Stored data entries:
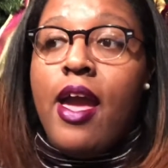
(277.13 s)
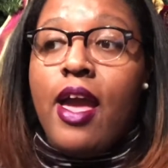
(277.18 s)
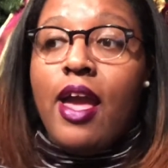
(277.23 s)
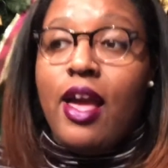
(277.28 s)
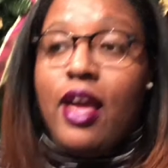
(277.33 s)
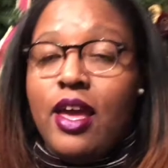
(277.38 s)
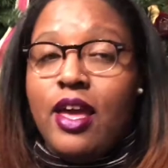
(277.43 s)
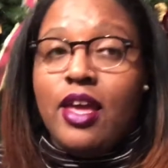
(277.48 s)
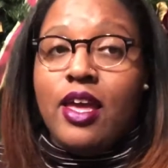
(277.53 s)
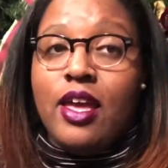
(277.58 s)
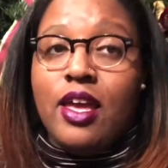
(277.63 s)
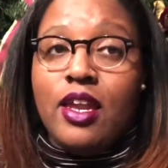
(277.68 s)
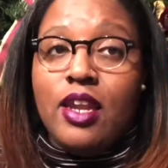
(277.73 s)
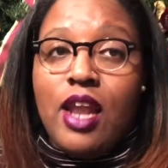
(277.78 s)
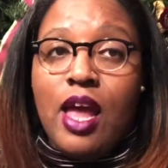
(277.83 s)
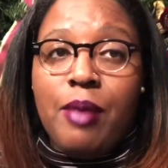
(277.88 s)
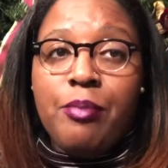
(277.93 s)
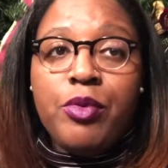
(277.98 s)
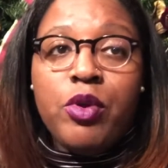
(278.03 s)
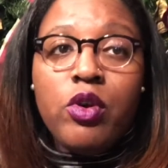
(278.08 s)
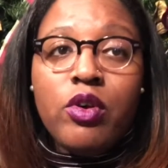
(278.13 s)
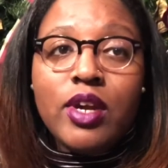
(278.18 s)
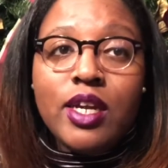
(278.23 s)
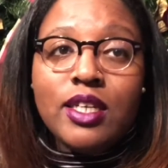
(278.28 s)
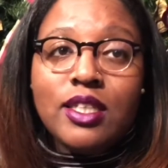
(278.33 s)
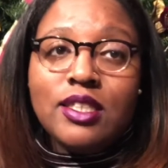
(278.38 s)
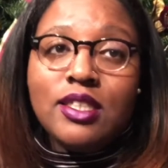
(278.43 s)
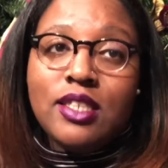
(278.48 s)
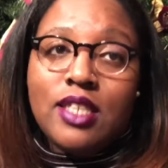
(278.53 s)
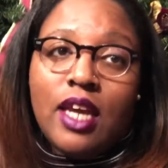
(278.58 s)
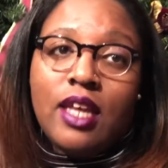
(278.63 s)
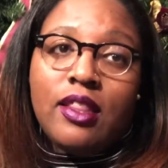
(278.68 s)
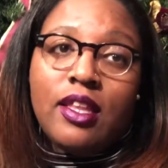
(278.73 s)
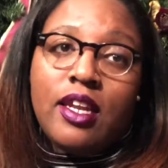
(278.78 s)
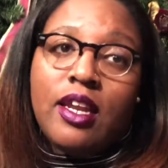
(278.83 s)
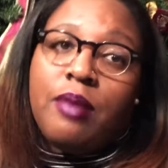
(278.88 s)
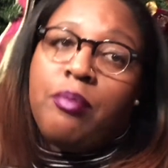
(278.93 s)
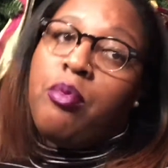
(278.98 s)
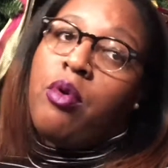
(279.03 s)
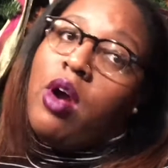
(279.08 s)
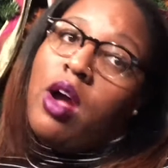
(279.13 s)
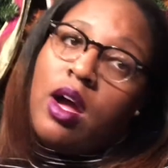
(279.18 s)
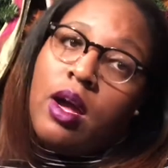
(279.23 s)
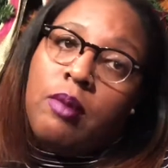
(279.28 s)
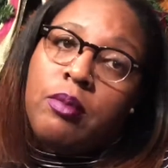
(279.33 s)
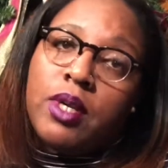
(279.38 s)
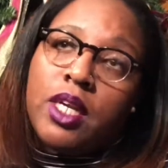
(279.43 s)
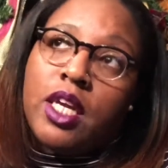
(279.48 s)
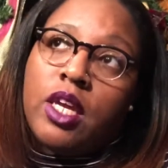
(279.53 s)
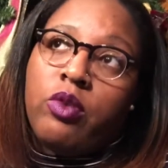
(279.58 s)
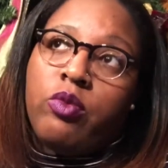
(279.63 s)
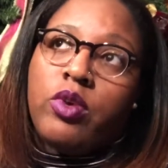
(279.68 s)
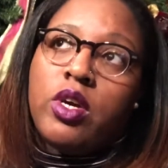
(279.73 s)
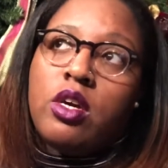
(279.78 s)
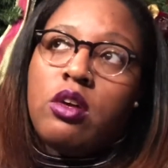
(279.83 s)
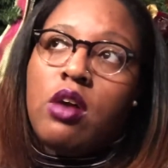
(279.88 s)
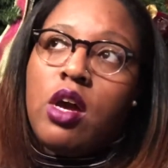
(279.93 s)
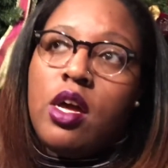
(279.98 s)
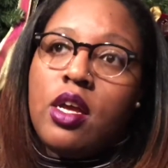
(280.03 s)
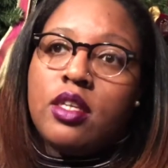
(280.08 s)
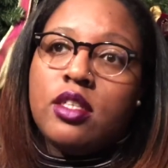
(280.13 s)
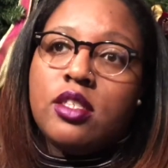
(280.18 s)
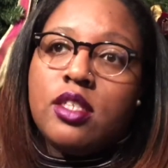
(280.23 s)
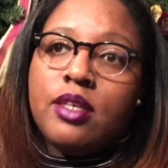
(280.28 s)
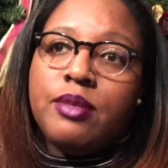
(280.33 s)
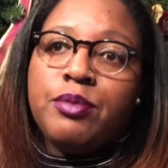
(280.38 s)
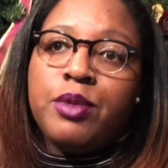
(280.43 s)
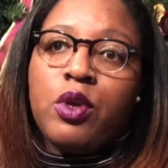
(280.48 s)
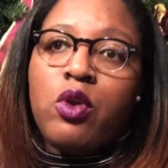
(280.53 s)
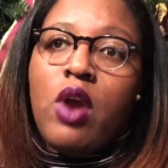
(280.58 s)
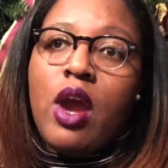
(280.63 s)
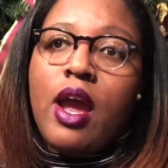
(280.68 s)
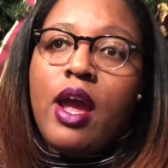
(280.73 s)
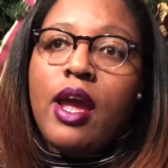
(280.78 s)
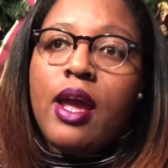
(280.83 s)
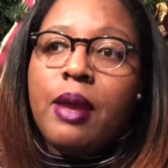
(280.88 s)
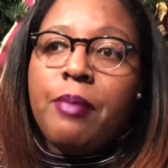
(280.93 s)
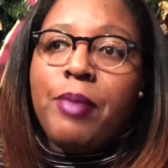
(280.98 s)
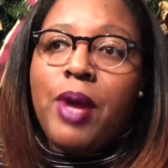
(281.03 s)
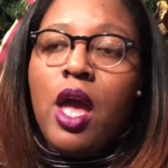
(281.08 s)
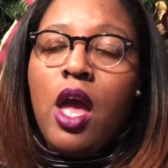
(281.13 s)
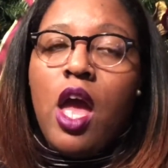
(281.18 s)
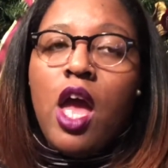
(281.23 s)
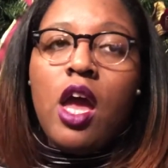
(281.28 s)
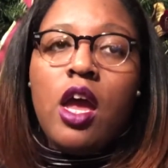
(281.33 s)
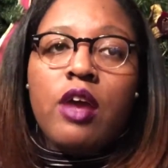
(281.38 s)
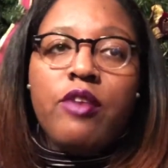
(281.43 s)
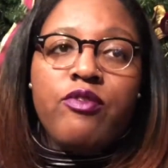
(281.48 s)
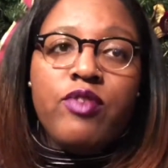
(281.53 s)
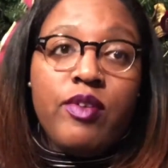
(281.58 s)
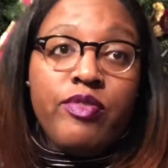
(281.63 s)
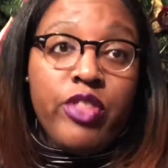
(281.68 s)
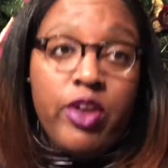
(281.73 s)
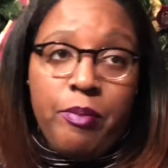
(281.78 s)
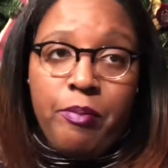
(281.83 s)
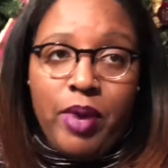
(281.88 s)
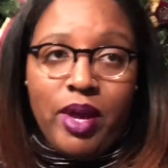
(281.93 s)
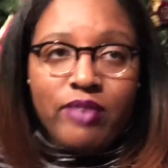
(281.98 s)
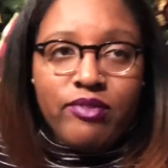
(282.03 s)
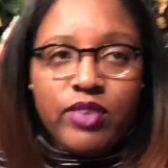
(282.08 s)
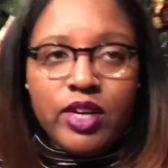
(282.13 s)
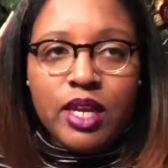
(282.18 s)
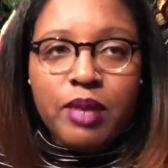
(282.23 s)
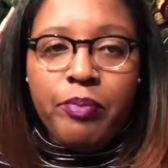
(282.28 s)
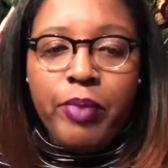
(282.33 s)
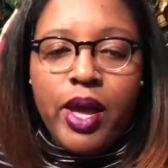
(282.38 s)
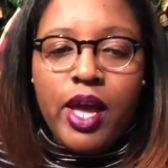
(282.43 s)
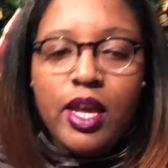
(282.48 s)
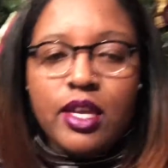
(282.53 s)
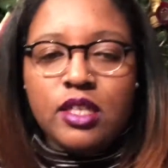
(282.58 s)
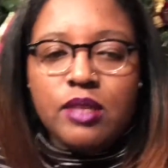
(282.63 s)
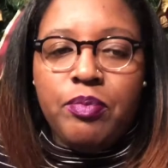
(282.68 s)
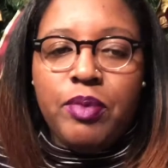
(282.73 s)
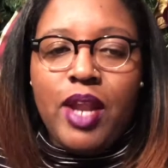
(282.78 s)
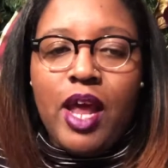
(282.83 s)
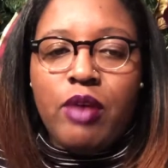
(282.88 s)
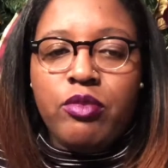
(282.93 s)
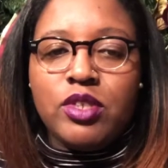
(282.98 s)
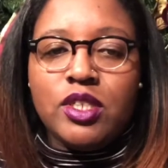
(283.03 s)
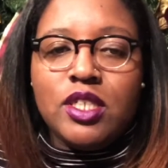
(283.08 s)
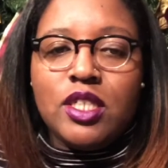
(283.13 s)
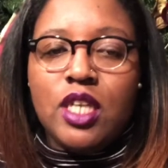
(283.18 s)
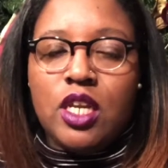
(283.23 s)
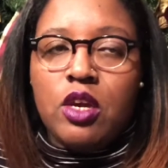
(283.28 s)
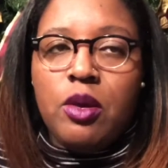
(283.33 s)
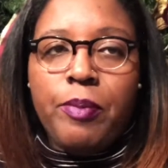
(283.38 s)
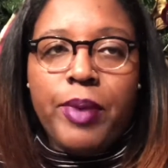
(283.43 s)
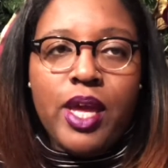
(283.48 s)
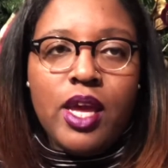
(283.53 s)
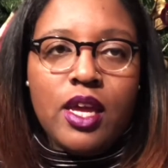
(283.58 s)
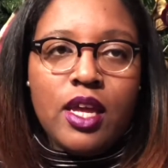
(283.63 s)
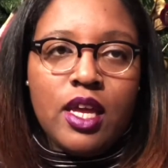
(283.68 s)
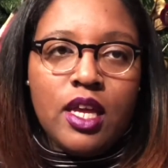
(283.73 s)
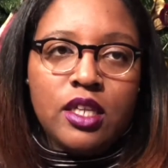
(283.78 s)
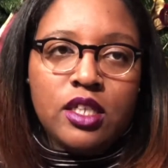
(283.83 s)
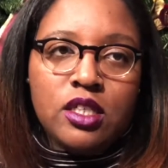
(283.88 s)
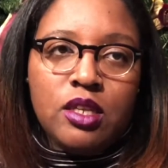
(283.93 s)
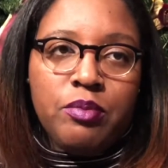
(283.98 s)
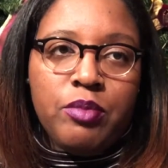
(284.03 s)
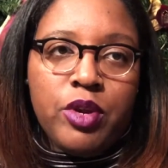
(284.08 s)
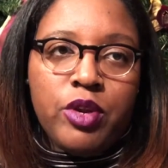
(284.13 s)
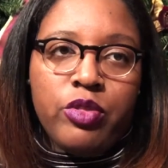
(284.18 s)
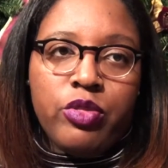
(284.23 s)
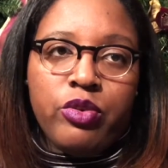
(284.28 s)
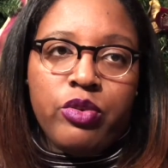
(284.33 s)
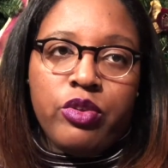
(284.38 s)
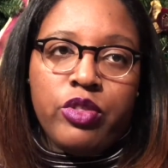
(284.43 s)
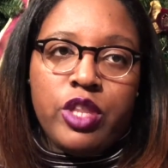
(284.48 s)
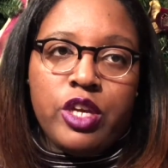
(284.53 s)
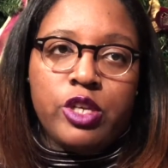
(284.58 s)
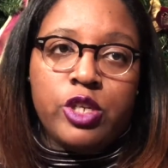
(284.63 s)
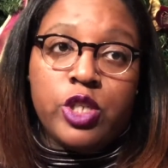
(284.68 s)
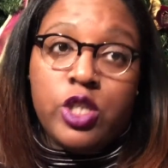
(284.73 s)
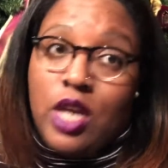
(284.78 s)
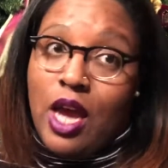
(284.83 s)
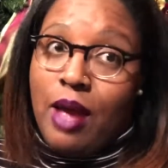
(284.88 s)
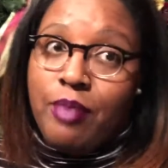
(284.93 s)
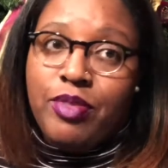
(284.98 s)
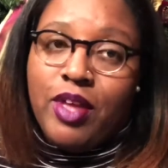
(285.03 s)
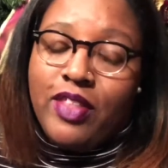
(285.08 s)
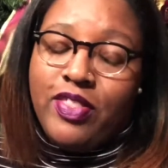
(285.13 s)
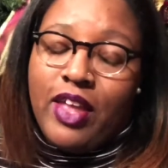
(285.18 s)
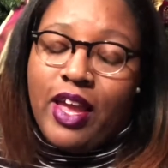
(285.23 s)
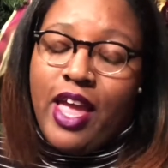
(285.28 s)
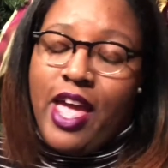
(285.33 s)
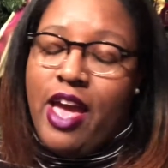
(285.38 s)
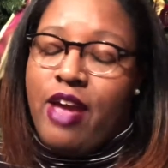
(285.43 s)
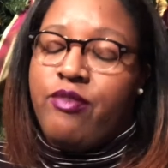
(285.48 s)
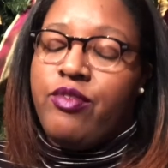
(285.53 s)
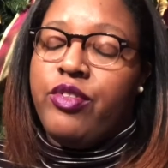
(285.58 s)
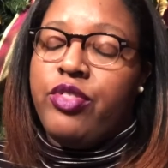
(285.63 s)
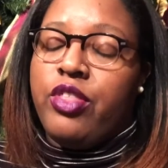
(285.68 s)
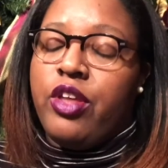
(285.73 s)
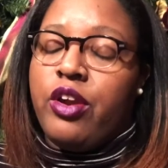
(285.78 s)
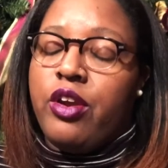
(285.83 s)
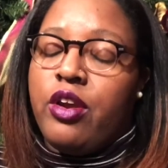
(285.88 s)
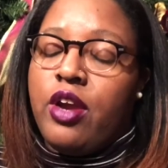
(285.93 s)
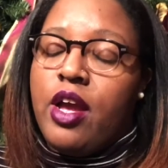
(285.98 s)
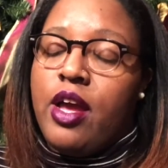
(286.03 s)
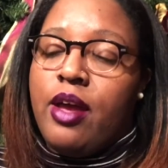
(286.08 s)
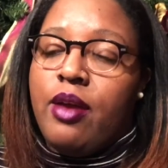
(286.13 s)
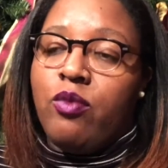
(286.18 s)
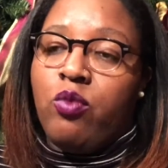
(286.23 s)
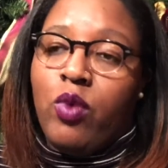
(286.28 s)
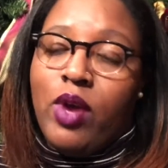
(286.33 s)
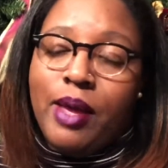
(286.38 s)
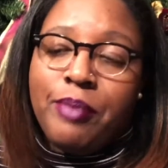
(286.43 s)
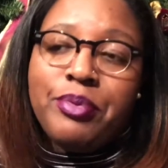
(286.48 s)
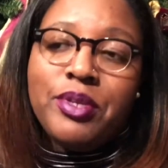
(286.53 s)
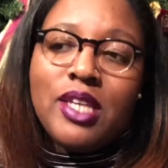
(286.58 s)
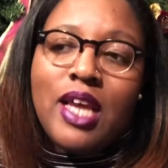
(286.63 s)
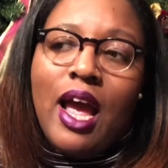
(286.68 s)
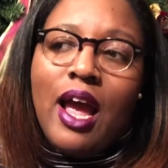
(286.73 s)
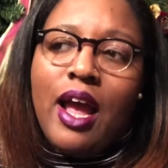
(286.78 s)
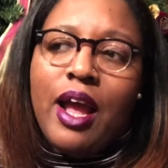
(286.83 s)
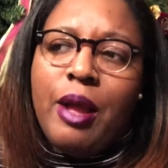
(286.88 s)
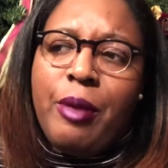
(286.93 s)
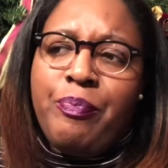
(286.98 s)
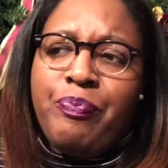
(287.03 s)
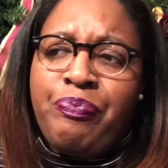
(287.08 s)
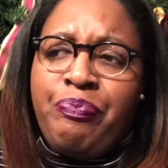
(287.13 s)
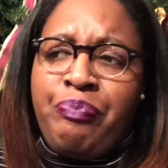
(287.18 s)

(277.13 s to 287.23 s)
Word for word: And I'm going to say that I probably will unsubscribe from their monthly box, but I will still be a customer through their shop that they have on their website.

Action item = Give back an exact reproduction of the entries, with all pictures excluded.

Answer to this task =
(277.13 s)
(277.18 s)
(277.23 s)
(277.28 s)
(277.33 s)
(277.38 s)
(277.43 s)
(277.48 s)
(277.53 s)
(277.58 s)
(277.63 s)
(277.68 s)
(277.73 s)
(277.78 s)
(277.83 s)
(277.88 s)
(277.93 s)
(277.98 s)
(278.03 s)
(278.08 s)
(278.13 s)
(278.18 s)
(278.23 s)
(278.28 s)
(278.33 s)
(278.38 s)
(278.43 s)
(278.48 s)
(278.53 s)
(278.58 s)
(278.63 s)
(278.68 s)
(278.73 s)
(278.78 s)
(278.83 s)
(278.88 s)
(278.93 s)
(278.98 s)
(279.03 s)
(279.08 s)
(279.13 s)
(279.18 s)
(279.23 s)
(279.28 s)
(279.33 s)
(279.38 s)
(279.43 s)
(279.48 s)
(279.53 s)
(279.58 s)
(279.63 s)
(279.68 s)
(279.73 s)
(279.78 s)
(279.83 s)
(279.88 s)
(279.93 s)
(279.98 s)
(280.03 s)
(280.08 s)
(280.13 s)
(280.18 s)
(280.23 s)
(280.28 s)
(280.33 s)
(280.38 s)
(280.43 s)
(280.48 s)
(280.53 s)
(280.58 s)
(280.63 s)
(280.68 s)
(280.73 s)
(280.78 s)
(280.83 s)
(280.88 s)
(280.93 s)
(280.98 s)
(281.03 s)
(281.08 s)
(281.13 s)
(281.18 s)
(281.23 s)
(281.28 s)
(281.33 s)
(281.38 s)
(281.43 s)
(281.48 s)
(281.53 s)
(281.58 s)
(281.63 s)
(281.68 s)
(281.73 s)
(281.78 s)
(281.83 s)
(281.88 s)
(281.93 s)
(281.98 s)
(282.03 s)
(282.08 s)
(282.13 s)
(282.18 s)
(282.23 s)
(282.28 s)
(282.33 s)
(282.38 s)
(282.43 s)
(282.48 s)
(282.53 s)
(282.58 s)
(282.63 s)
(282.68 s)
(282.73 s)
(282.78 s)
(282.83 s)
(282.88 s)
(282.93 s)
(282.98 s)
(283.03 s)
(283.08 s)
(283.13 s)
(283.18 s)
(283.23 s)
(283.28 s)
(283.33 s)
(283.38 s)
(283.43 s)
(283.48 s)
(283.53 s)
(283.58 s)
(283.63 s)
(283.68 s)
(283.73 s)
(283.78 s)
(283.83 s)
(283.88 s)
(283.93 s)
(283.98 s)
(284.03 s)
(284.08 s)
(284.13 s)
(284.18 s)
(284.23 s)
(284.28 s)
(284.33 s)
(284.38 s)
(284.43 s)
(284.48 s)
(284.53 s)
(284.58 s)
(284.63 s)
(284.68 s)
(284.73 s)
(284.78 s)
(284.83 s)
(284.88 s)
(284.93 s)
(284.98 s)
(285.03 s)
(285.08 s)
(285.13 s)
(285.18 s)
(285.23 s)
(285.28 s)
(285.33 s)
(285.38 s)
(285.43 s)
(285.48 s)
(285.53 s)
(285.58 s)
(285.63 s)
(285.68 s)
(285.73 s)
(285.78 s)
(285.83 s)
(285.88 s)
(285.93 s)
(285.98 s)
(286.03 s)
(286.08 s)
(286.13 s)
(286.18 s)
(286.23 s)
(286.28 s)
(286.33 s)
(286.38 s)
(286.43 s)
(286.48 s)
(286.53 s)
(286.58 s)
(286.63 s)
(286.68 s)
(286.73 s)
(286.78 s)
(286.83 s)
(286.88 s)
(286.93 s)
(286.98 s)
(287.03 s)
(287.08 s)
(287.13 s)
(287.18 s)

(277.13 s to 287.23 s)
Word for word: And I'm going to say that I probably will unsubscribe from their monthly box, but I will still be a customer through their shop that they have on their website.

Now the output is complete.